* TASK STATEMENT:
Could you repeat, word for word, the line with "[0:04.20-0:05.03]" and every line after it in the records below, leaving out any pictures?

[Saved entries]
-------
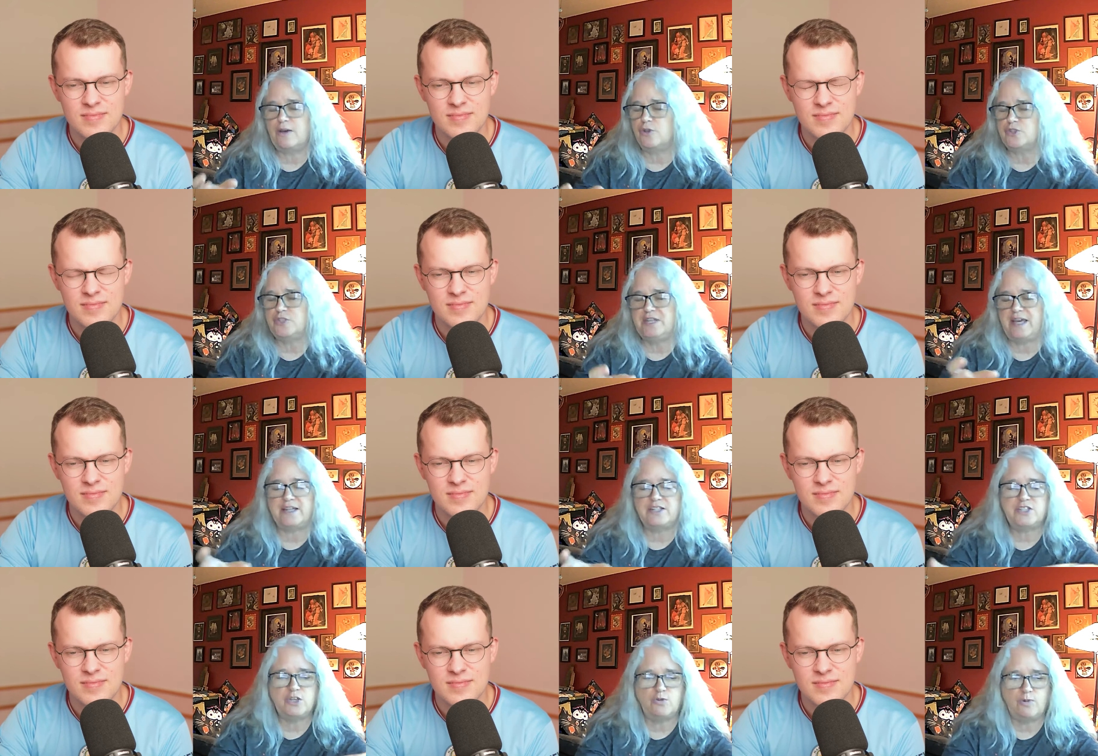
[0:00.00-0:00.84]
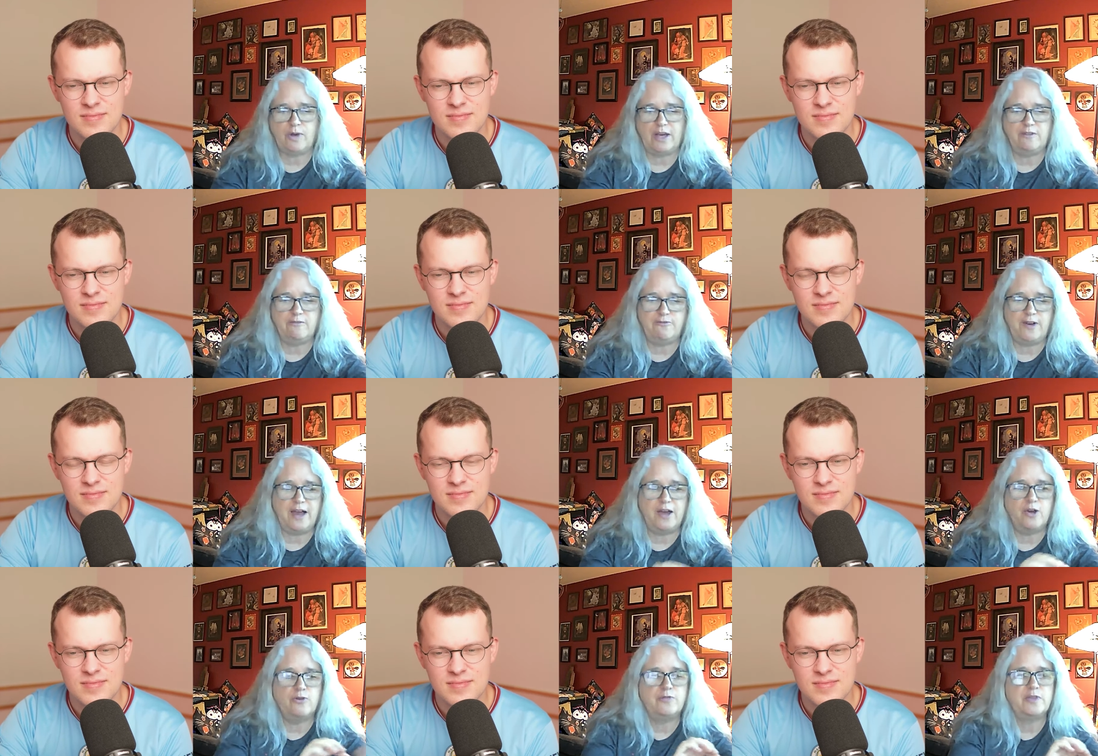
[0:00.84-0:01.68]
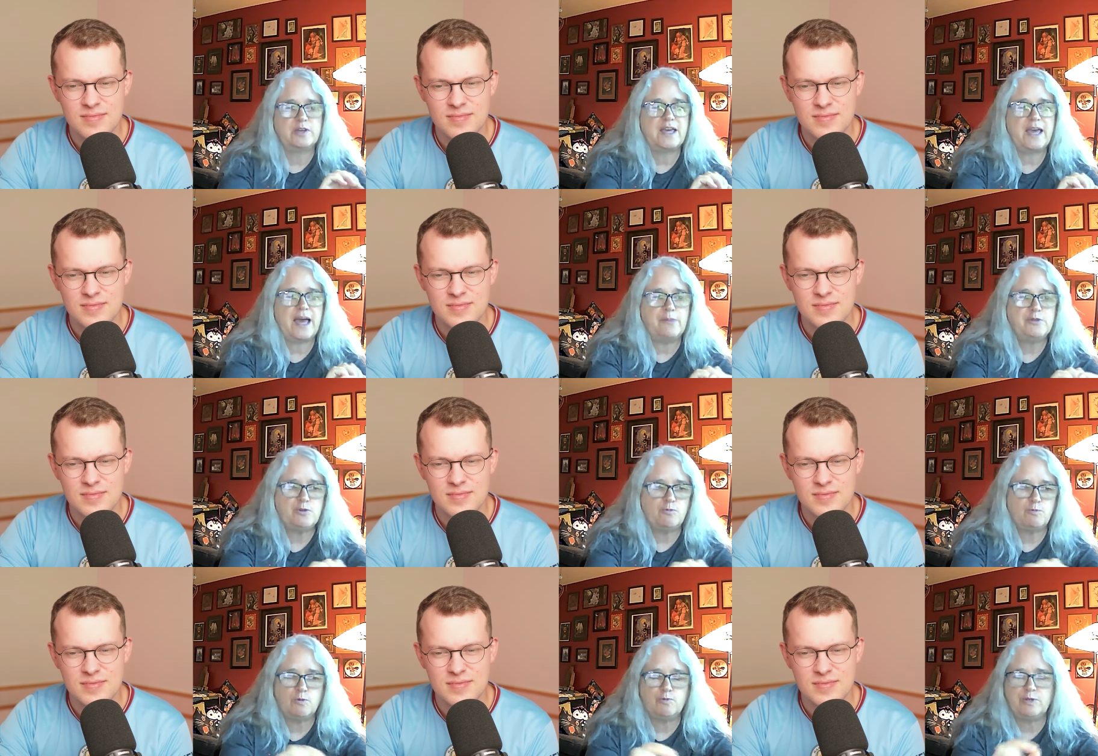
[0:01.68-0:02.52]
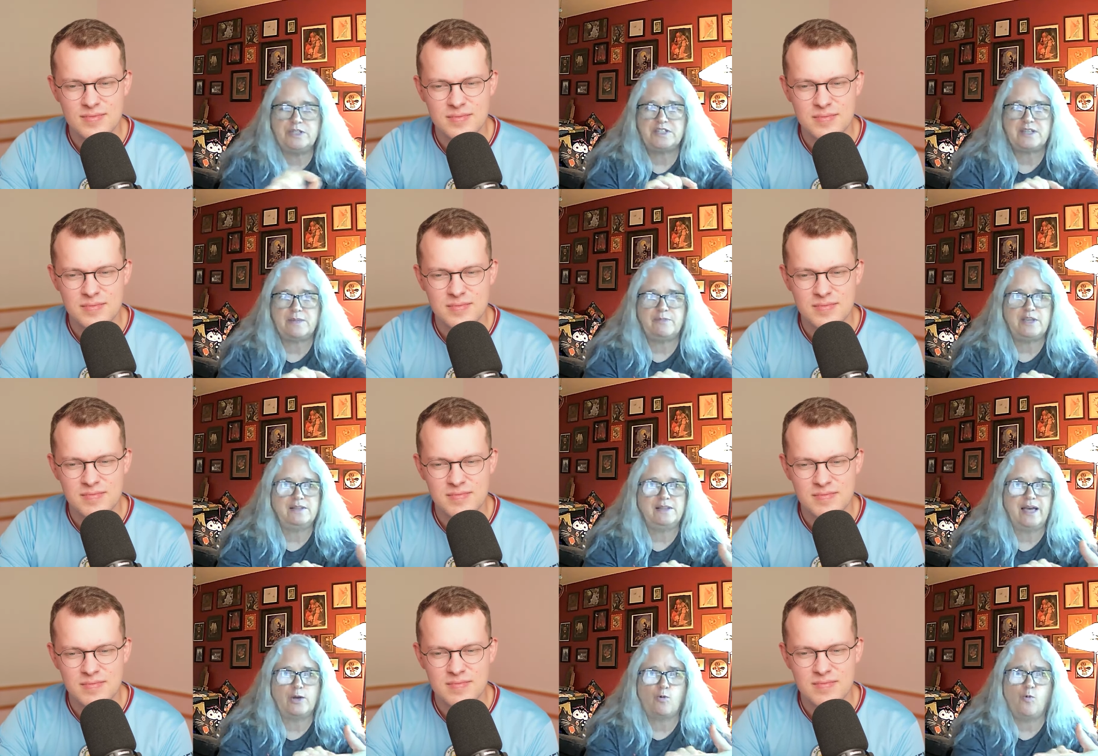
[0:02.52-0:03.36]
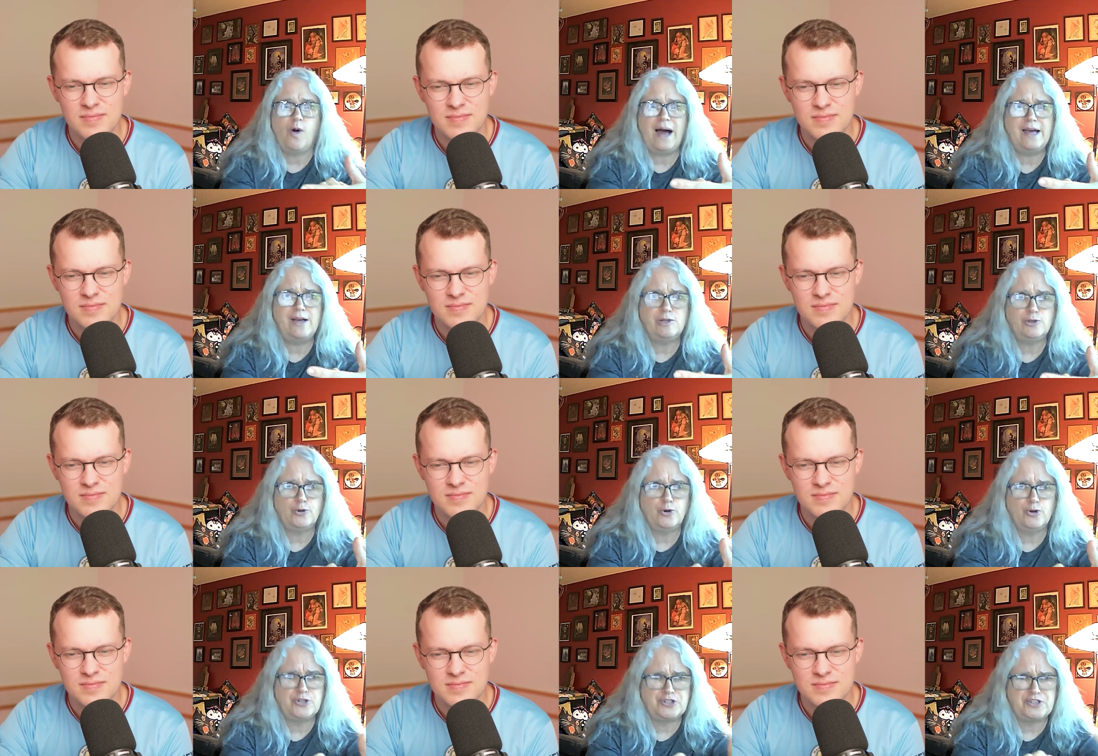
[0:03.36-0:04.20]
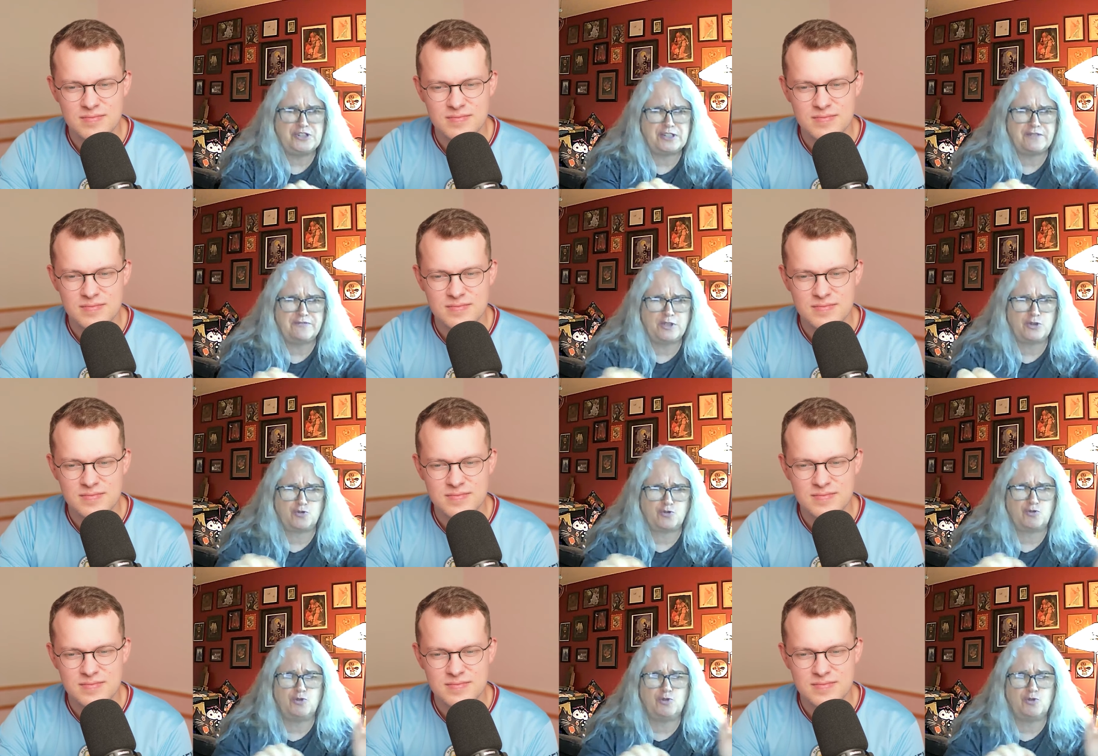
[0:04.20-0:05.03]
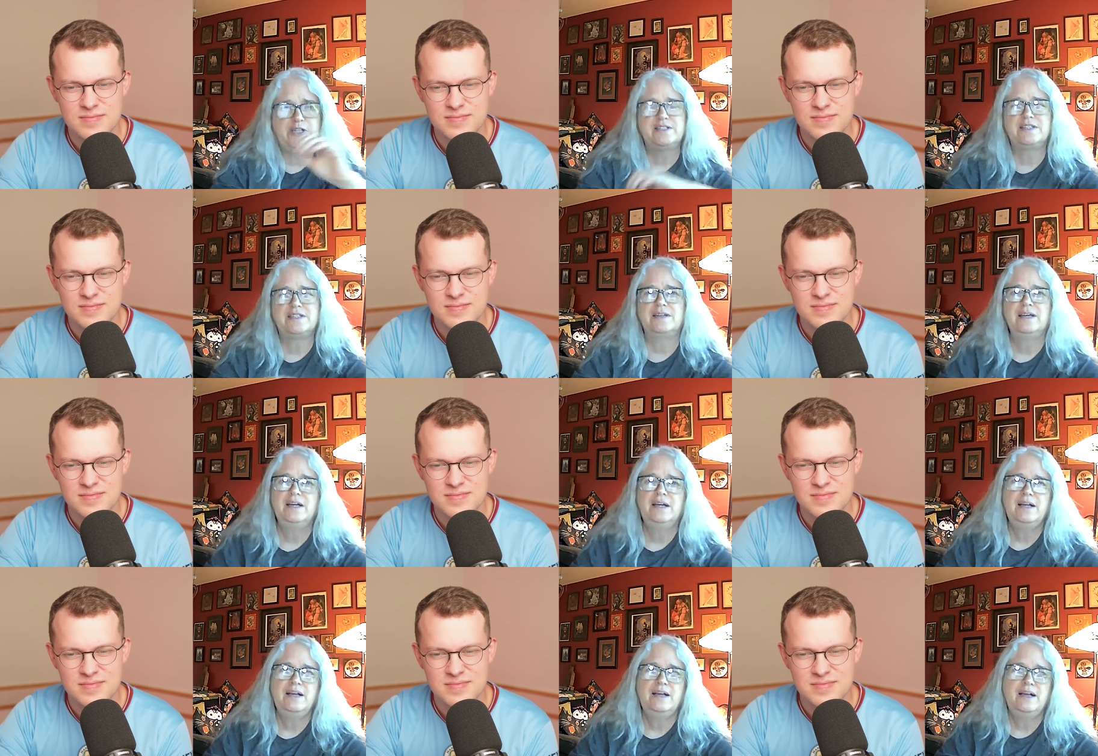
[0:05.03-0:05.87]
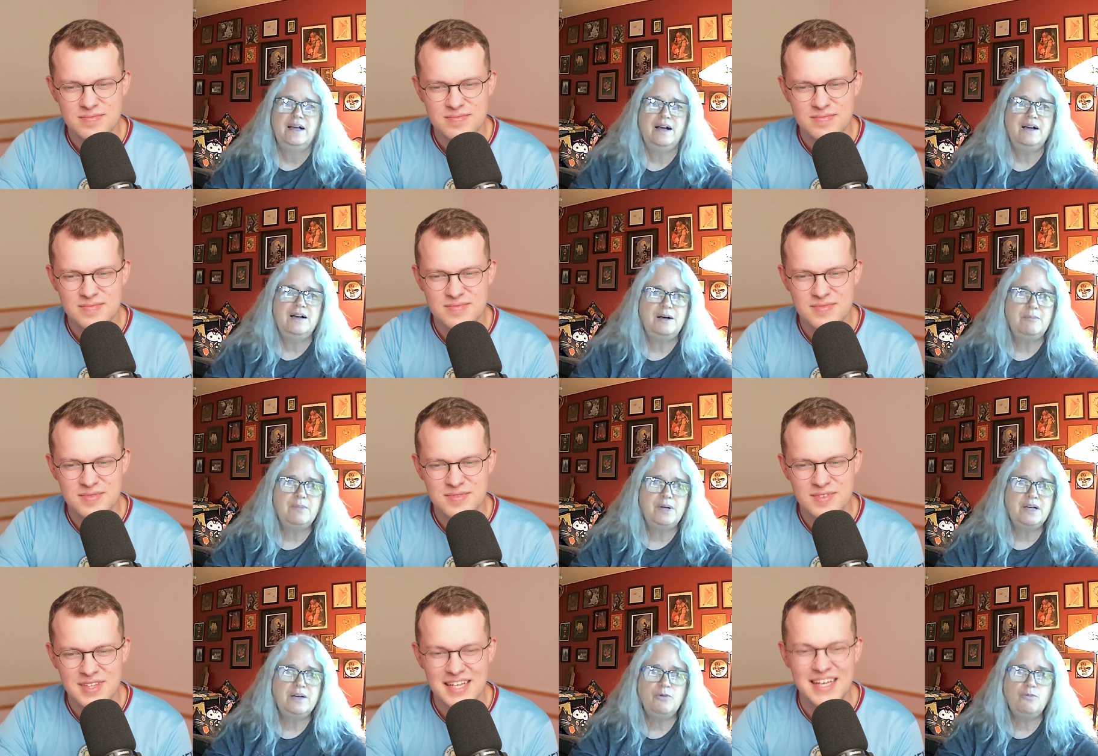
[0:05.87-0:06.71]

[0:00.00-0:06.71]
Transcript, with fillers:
Speaker 1: Celts dancing around a fire, and the caption will read something like "Wild orgies of the Druids," and um,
-------
* RESPONSE BOX:
[0:04.20-0:05.03]
[0:05.03-0:05.87]
[0:05.87-0:06.71]

[0:00.00-0:06.71]
Transcript, with fillers:
Speaker 1: Celts dancing around a fire, and the caption will read something like "Wild orgies of the Druids," and um,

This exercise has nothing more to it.